A versão Oxford à beira-mar, com direito a logotipo que inclui o Cristo Redentor de braços abertos e ondas que remetem ao calçadão da orla, criado pela Secretaria Municipal de Educação, soma-se a outros centros de excelência nos campos de pesquisa e ensino na área de ciência e saúde.
É o caso do Instituto D’Or (Idor), que investe firmemente em seu programa de intercâmbio de cientistas brasileiros, também por meio de parcerias com instituições internacionais, e envereda por áreas ainda pouco exploradas. “Queremos fortalecer as colaborações e evitar a evasão de cérebros, o que nos exige criar situações que permitam aos pesquisadores treinar no exterior, avançar e voltar para desenvolver pesquisa de ponta no Brasil”, diz Fernanda Tovar-Moll, presidente do Idor, que lançará neste ano cursos de graduação em enfermagem e psicologia, no mesmo terreno do Hospital Glória D’Or, onde o espaço será ampliado para alojar laboratórios voltados à pesquisa clínica.

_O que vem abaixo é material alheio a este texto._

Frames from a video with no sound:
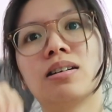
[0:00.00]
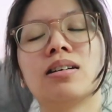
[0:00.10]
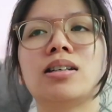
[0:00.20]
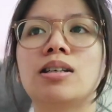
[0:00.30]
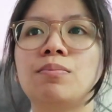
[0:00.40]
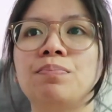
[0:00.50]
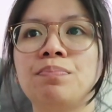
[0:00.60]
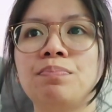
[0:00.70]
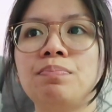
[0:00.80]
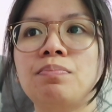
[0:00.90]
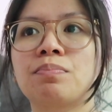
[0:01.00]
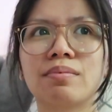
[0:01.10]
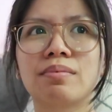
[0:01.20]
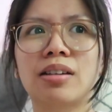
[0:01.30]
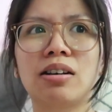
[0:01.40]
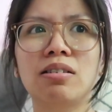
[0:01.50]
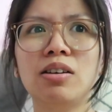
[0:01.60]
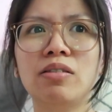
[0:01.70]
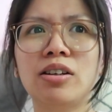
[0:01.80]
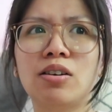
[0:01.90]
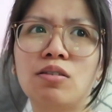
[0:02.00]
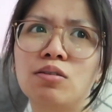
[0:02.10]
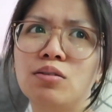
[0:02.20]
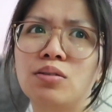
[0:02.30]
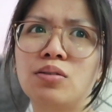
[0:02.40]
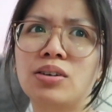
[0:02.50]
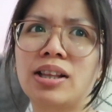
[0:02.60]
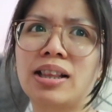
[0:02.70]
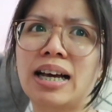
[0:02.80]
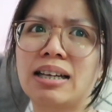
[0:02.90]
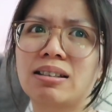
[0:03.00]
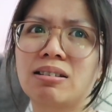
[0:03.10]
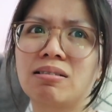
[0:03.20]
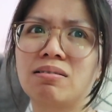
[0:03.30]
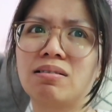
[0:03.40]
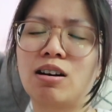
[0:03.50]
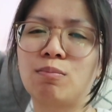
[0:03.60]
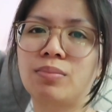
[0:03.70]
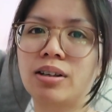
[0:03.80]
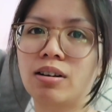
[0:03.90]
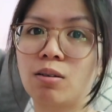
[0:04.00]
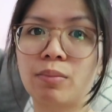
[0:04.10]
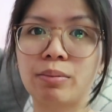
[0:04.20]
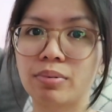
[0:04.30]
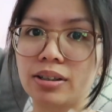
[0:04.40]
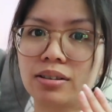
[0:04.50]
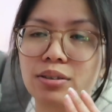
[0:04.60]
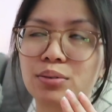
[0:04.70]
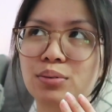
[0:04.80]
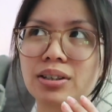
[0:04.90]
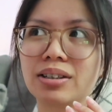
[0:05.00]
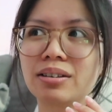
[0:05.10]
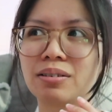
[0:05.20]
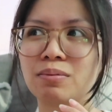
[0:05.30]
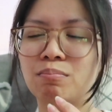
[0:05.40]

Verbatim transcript: Um, I don't even know what the last update on my braces were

E quando parece que os ventos estão soprando contra, outra boa nova agita a ciência nestas praias: a Fundação Oswaldo Cruz, a Fiocruz, inaugurou em dezembro um Biobanco, iniciativa pioneira que poderá reunir 1,5 milhão de amostras de materiais biológicos humanos e não humanos. Erguido ao custo de 40 milhões de reais, o complexo, com previsão de funcionar a pleno vapor já no primeiro semestre, inicialmente só vai tratar de assuntos referentes à Covid-19, mas, mais adiante, a ideia é receber outros vírus, bactérias, fungos e protozoários, além de coleções zoológicas e botânicas, como ocorre nos grandes museus de história natural planeta afora.
É como ter ali uma cópia guardada do material mais importante, do ponto de vista taxonômico, epidemiológico e biotecnológico, de várias espécies. “Essa estrutura permitirá o enfrentamento de futuras epidemias, a partir de um banco que servirá para pesquisas, desenvolvimento de kits de diagnóstico e vacinas”, esclarece Manuela da Silva, gerente-geral do projeto. Mais uma demonstração de que a luz da ciência nunca se apaga.